Puis l’été est arrivé, la pluie torrentielle, la chaleur étouffante. Une migration des âmes nous entraîna dans sa chute.

La danse se termine, les partenaires se séparent. Une salle vidée pour unique témoin.

vendredi 18 février 2011

Déception

J'ai laissé derrière moi brûler le verger de mûriers en tournoyant vers l'ailleurs. 
Le café, la bière, un peu trop de vin rouge comme satisfaction quotidienne. 
Et les mûres brûlaient, elles embaumaient leur puissant parfum sauvage auquel j'échappais.
Deux ou trois pas vers la danse, une joue tiède contre une autre.
L'espoir de la possibilité, de quelques grains de soleil entre mes doigts. 

Je me suis retournée trop tard. Les mûres étaient devenues cendres, mes mains soupesaient le vide. Plus de café, de bière, de vin rouge. Que du silence, et cette phrase embuée de février que j'ai fait semblant d'ignorer, mais qui martelait mon insomnie.

Je trinque à l'absence, au désarroi ; à tous ces couples de février qui se fracassent, qui se désespèrent. À ces couples qui se forment, aussi, et qui n'ont droit qu'à mes plus vils désirs. 

Je te souhaite l'échec, l'irrémédiable faux-pas qui sépare les profils amoureux. Je te souhaite le précaire, l'instable, l'erreur. 
Et, peut-être, le regret de cette soirée animée où tu as tout gâché en nous quittant pour une autre. 

Les mûres brûlent encore, leur odeur me prend encore à la gorge et tire ces larmes sucrées ; est-il trop tard pour les sauver, elles et ces jours d'automne ? 
Car il ne me reste que la pluie, la géométrie du silence et les lèvres sèches. 
L'amère saveur du thé froid, l'estomac crispé et les doigts gourds.

samedi 12 février 2011

Constats émotifs.

On s'imagine le reflet doré d'un soleil qui décline. L'ivresse d'un parfum qui flotte doucement. Le feu d'un regard qui ne nous quitte pas.
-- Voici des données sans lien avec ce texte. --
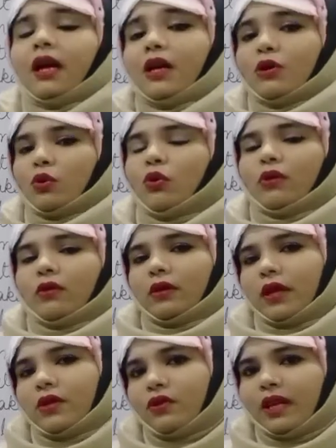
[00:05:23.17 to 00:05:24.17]
So
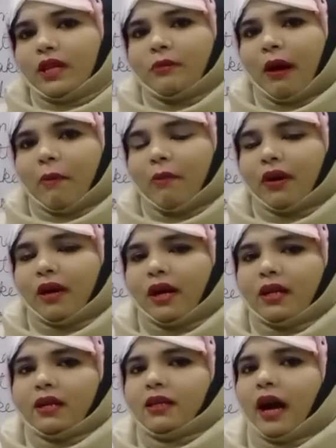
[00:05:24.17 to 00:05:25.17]
the stretched membranesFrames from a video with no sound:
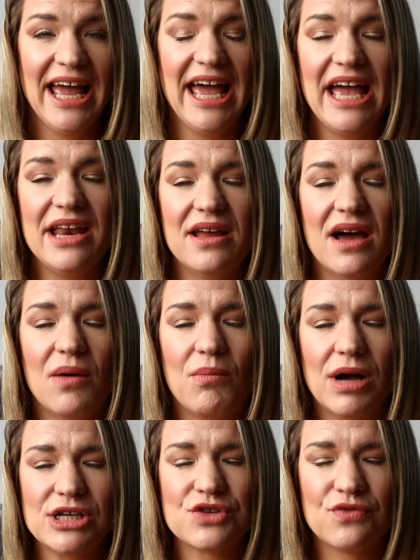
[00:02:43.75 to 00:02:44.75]
in
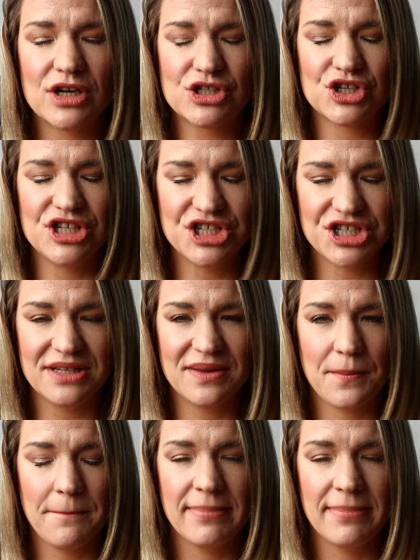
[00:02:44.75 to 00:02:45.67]
much frustration.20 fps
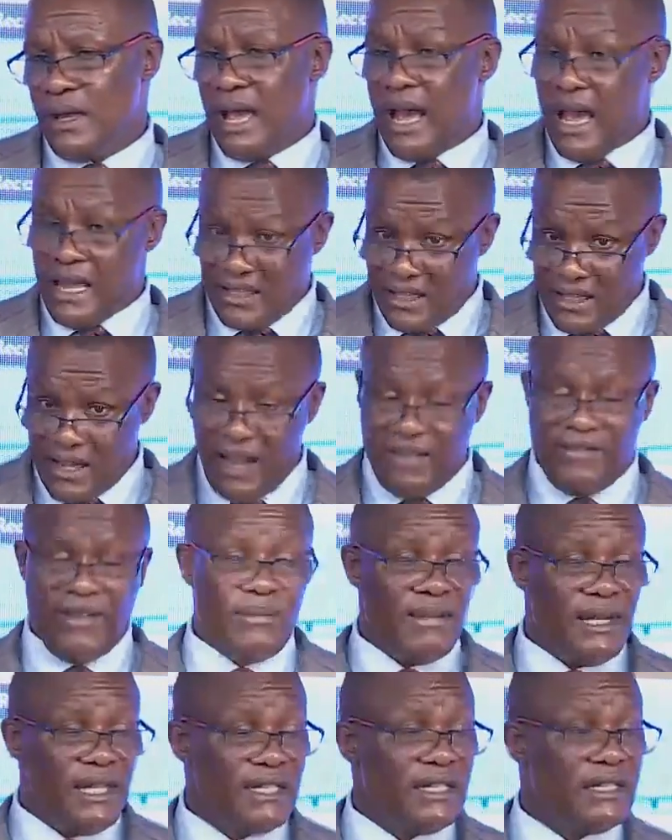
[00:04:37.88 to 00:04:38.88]
As
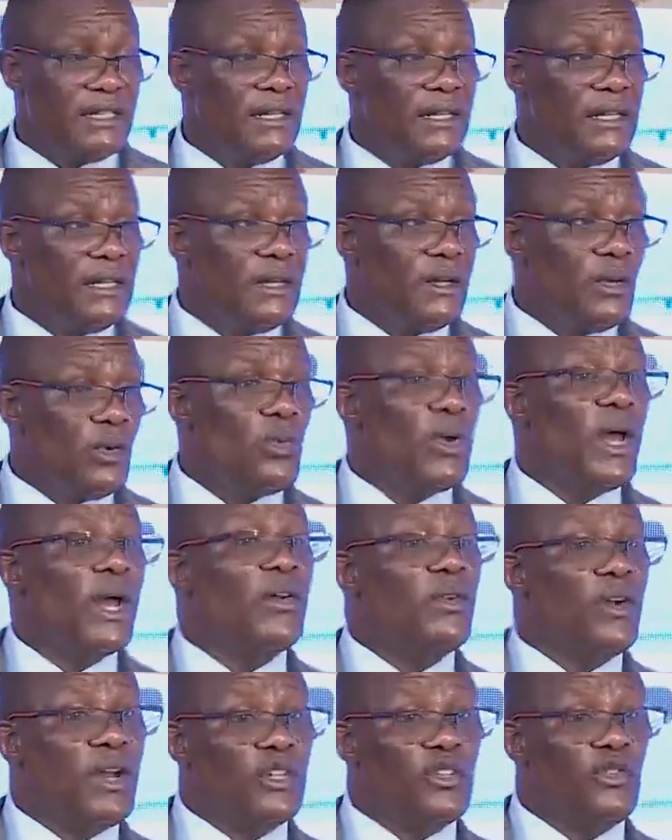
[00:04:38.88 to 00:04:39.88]
government, we are
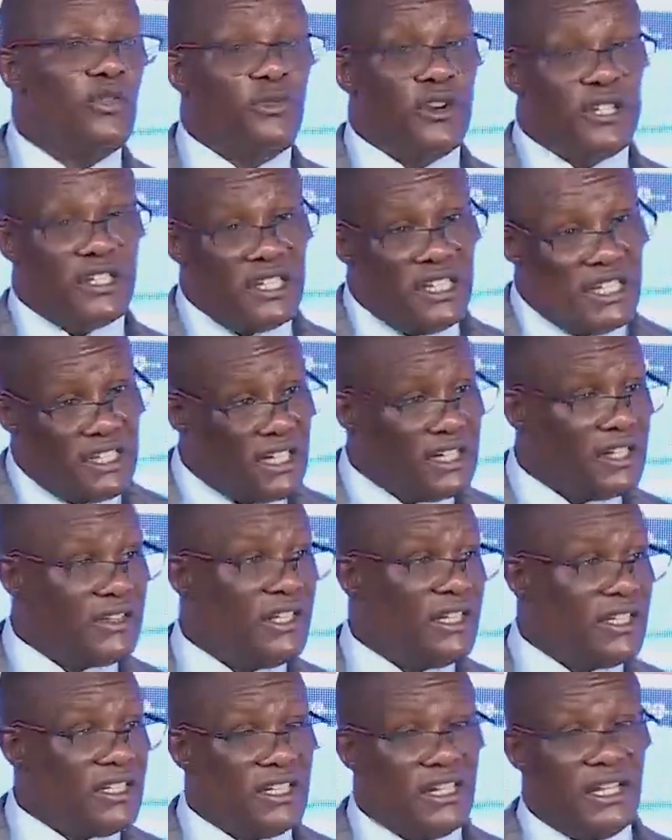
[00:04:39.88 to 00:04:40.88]
going to facilitate
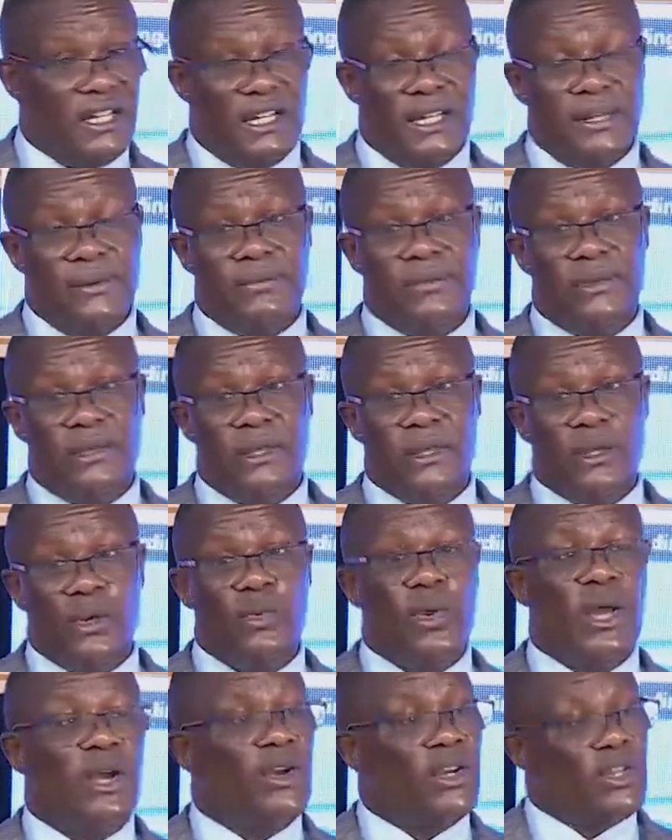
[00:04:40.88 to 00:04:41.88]
the training.
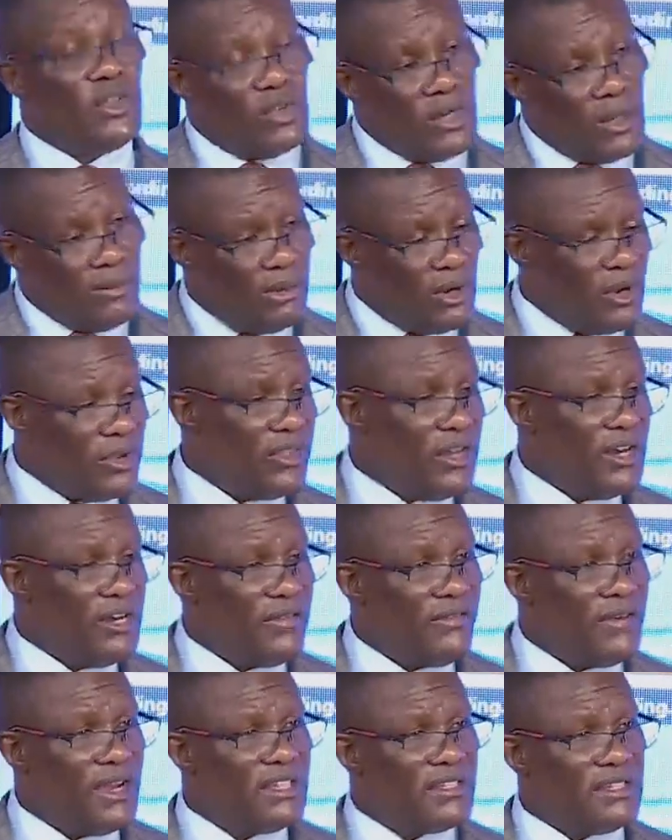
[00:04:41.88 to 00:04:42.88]
We are going to deploy the
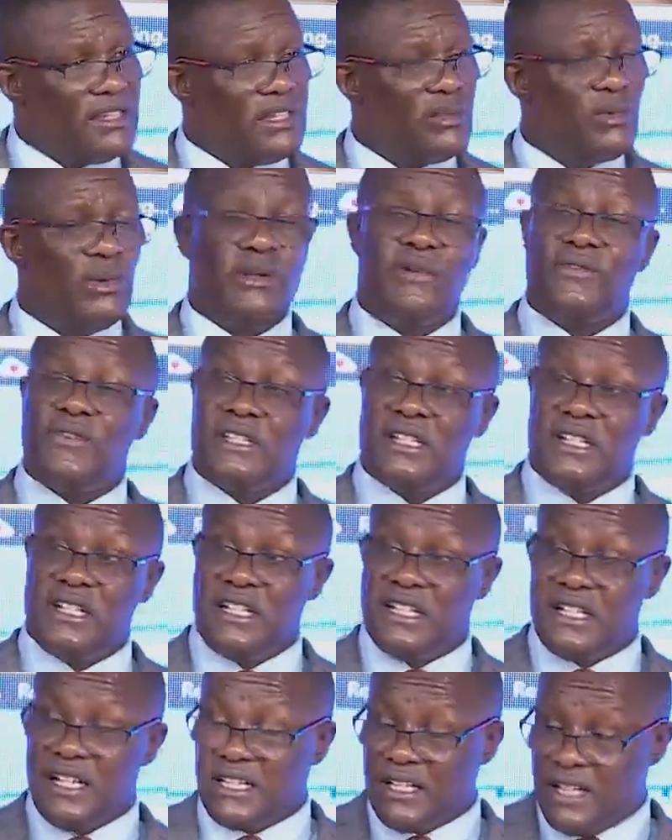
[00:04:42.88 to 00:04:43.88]
devices. We will
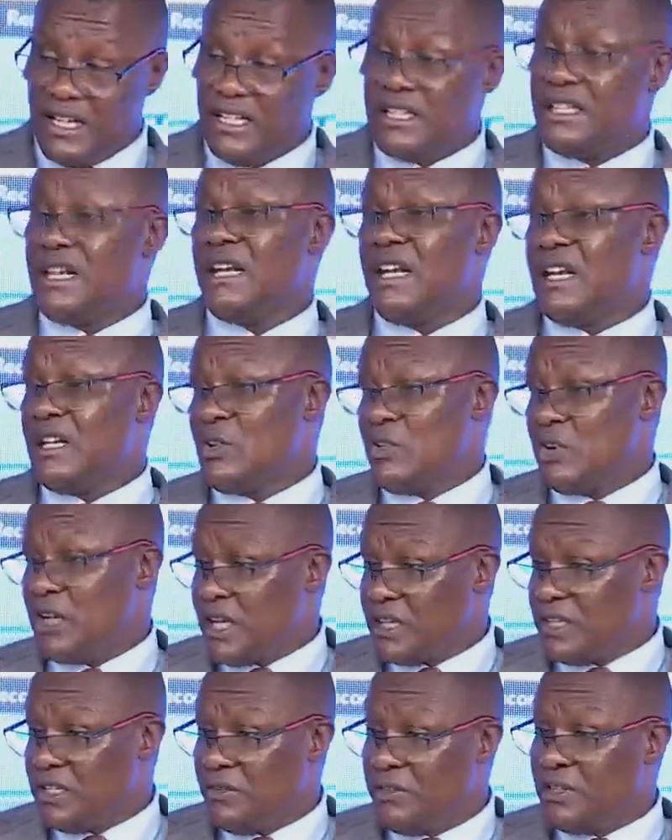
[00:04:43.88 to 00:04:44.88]
facilitate internet
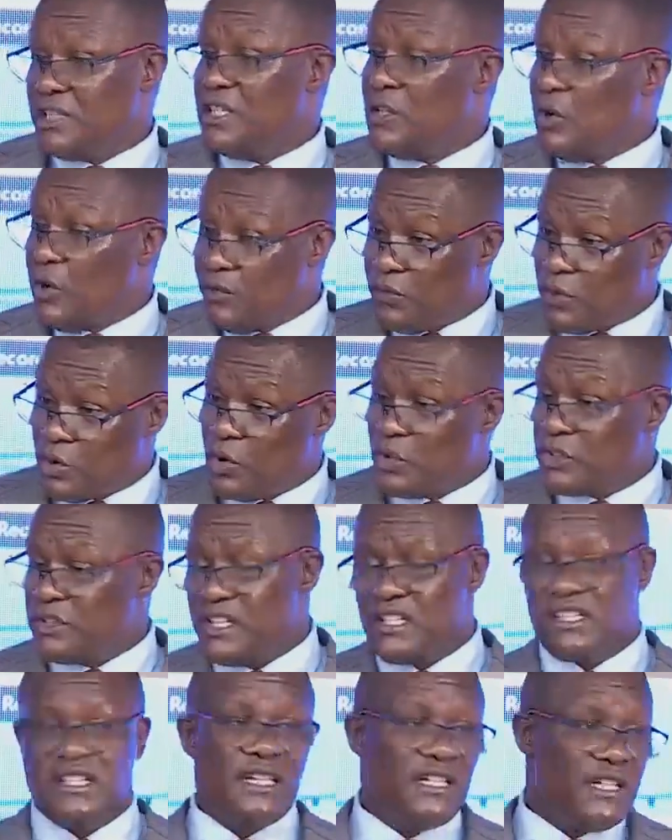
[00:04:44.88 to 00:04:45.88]
connectivity. Of course,
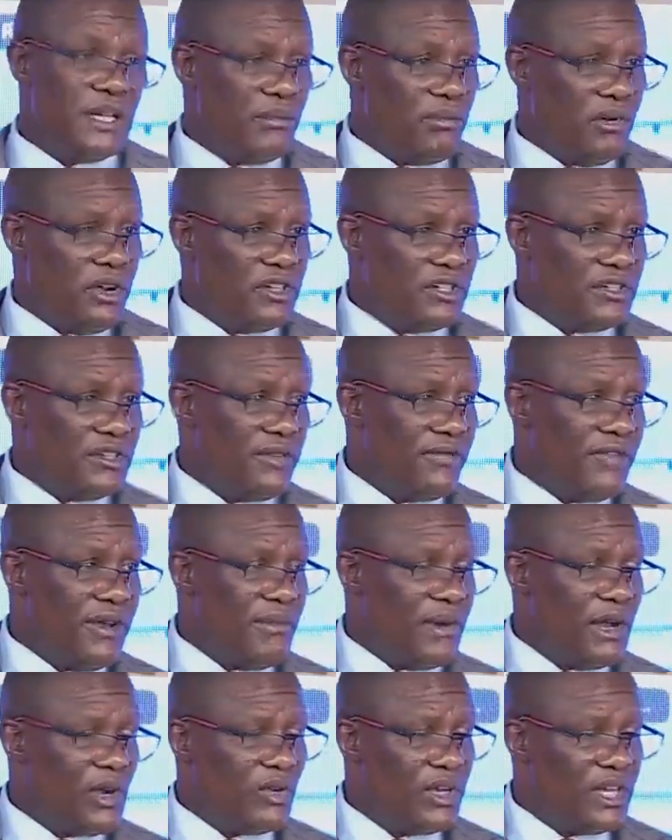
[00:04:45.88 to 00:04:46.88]
the starting point is the
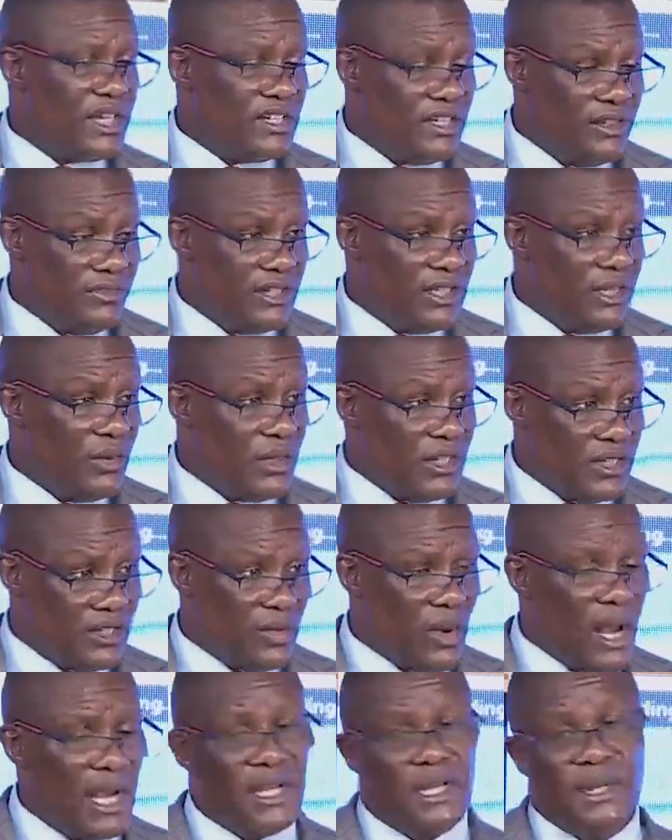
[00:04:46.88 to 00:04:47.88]
fiber connectivity, which is
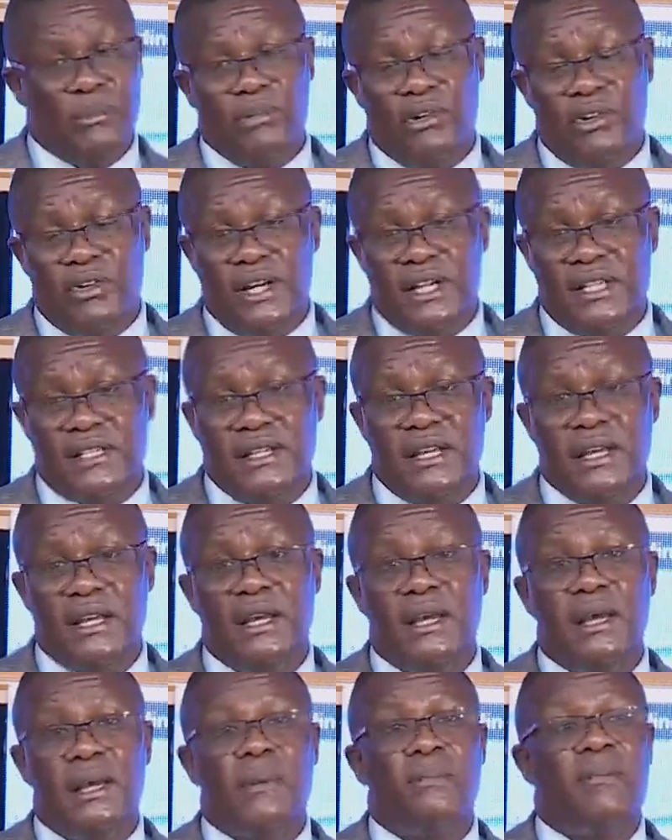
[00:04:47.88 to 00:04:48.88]
work in progress.
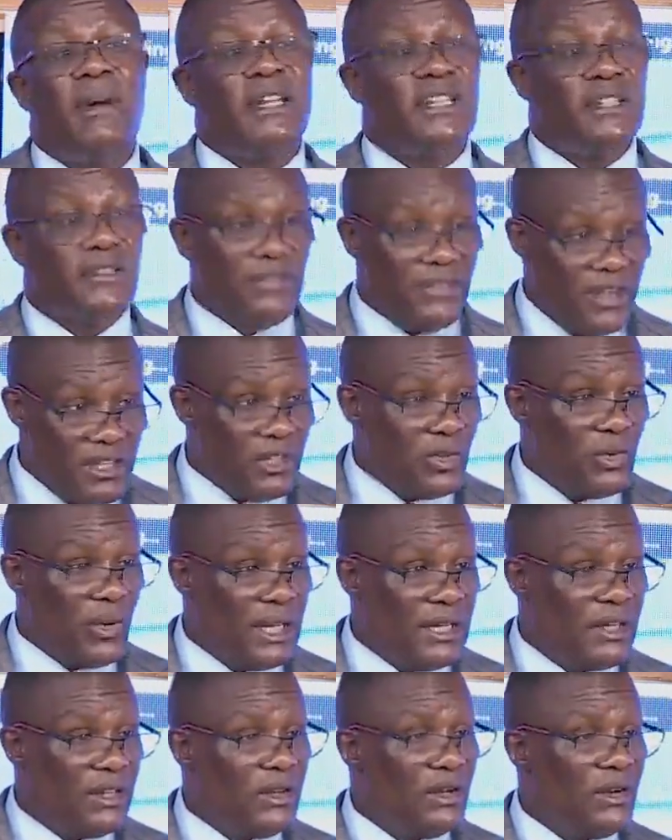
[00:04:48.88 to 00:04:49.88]
But
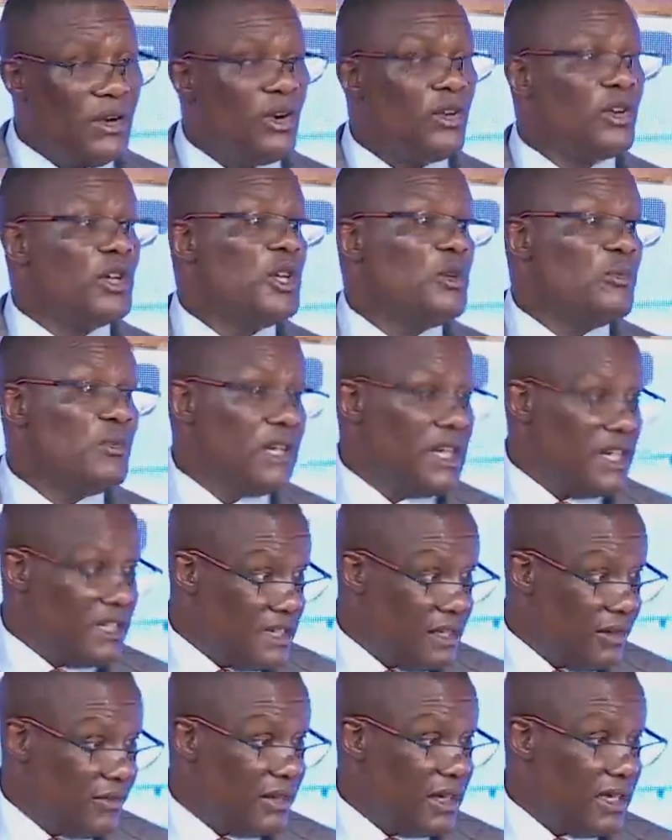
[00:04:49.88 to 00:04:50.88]
eventually, or
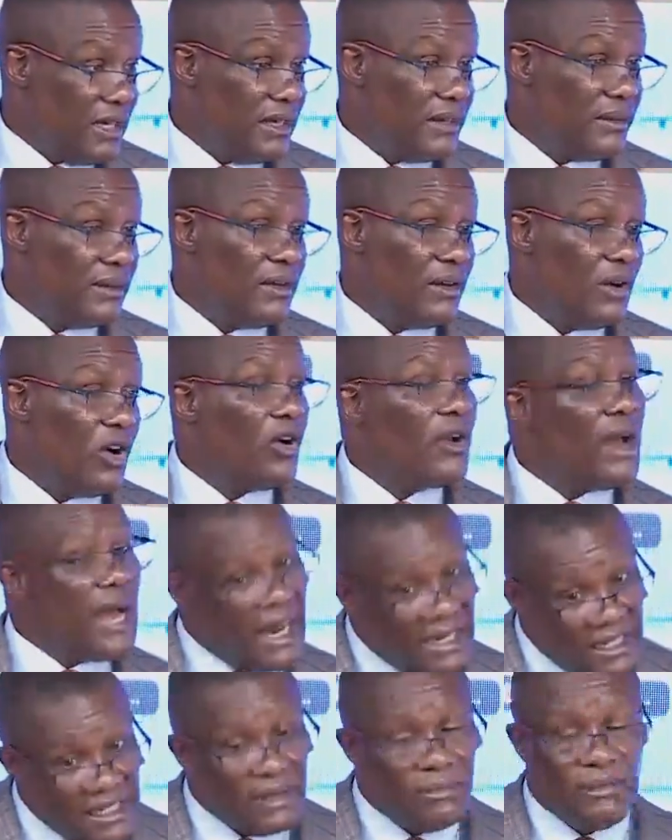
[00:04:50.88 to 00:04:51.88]
cumulatively, or
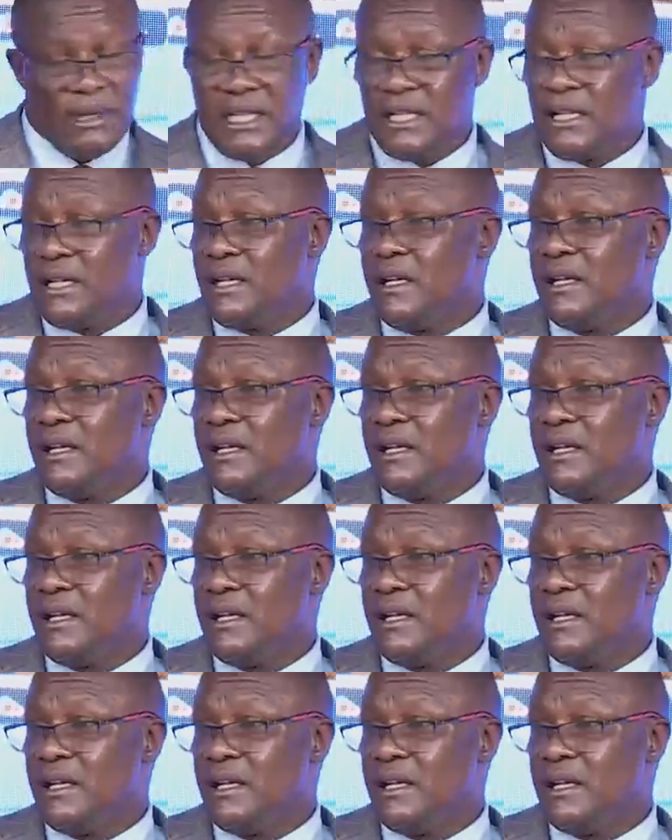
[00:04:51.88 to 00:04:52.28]
ultimately,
Ou qui se retourne par deux fois dans une foule mouvante et bruyante un soir où la suite se cristallise. B. au concert, notamment.

J'ai toujours eu l'habitude de m'attendre à la grandeur, la grandiloquence ; que l'on sorte les violons et les trompettes pour les aléas de mon existence. Que les changements s'accompagnent de grandes émotions, de troubles profonds et exubérents. J'aime la tragédie, les vicissitudes - ainsi, il m'est difficile d'accepter que l'intérêt d'autrui puisse n'être qu'une inclination, qu'une faiblesse minimaliste suscitée par un éclairage diffus et un sourire plus rutilant qu'à l'habitude.

Avec B., ce fut une illumination. Un moment partagé, hermétique au monde, où n'existaient plus que nos mots et nos yeux qui parlaient. La certitude impulsive qu'une énergie nous liait, nous drainait l'un à l'autre ; que nous nous plaisions, autant par notre physique que notre conversation ; qu'il se tramait quelque chose d'irréductible, d'intraduisible en dépit des circonstances plus que contraignantes à l'immobilité. Mais c'était une immobilité dans la certitude, dans la fébrilité ; nous savions, et restions loin par peur de la vie, par impossibilité, par manque d'envie de tout briser.

Et deux ans plus tard, encore, il s'arrête près de moi quand on se croise par un hasard un peu forcé. Le même regard, la même contemplation mutuelle, les mêmes réflexes réfrénés de s'avancer et de toucher l'autre. Le même enthousiasme à me souhaiter un joyeux anniversaire, le mouvement presque assumé vers moi puis retenu. Les yeux et le sourire qui confirment son plaisir à me rencontrer. L'estime qu'il me porte et le bonheur qu'il me donne.

Mais je m'étonne tout de même d'une caresse discrète, cachée et éphémère sur mon avant-bras en faisant la bise à un autre homme, le lendemain soir. Une belle main ferme, grande contre la peau de mon avant-bras dénudé de ma veste.

Contact furtif, secret, qui ne veut peut-être rien dire au fond - mais qui me mystifie tout de même.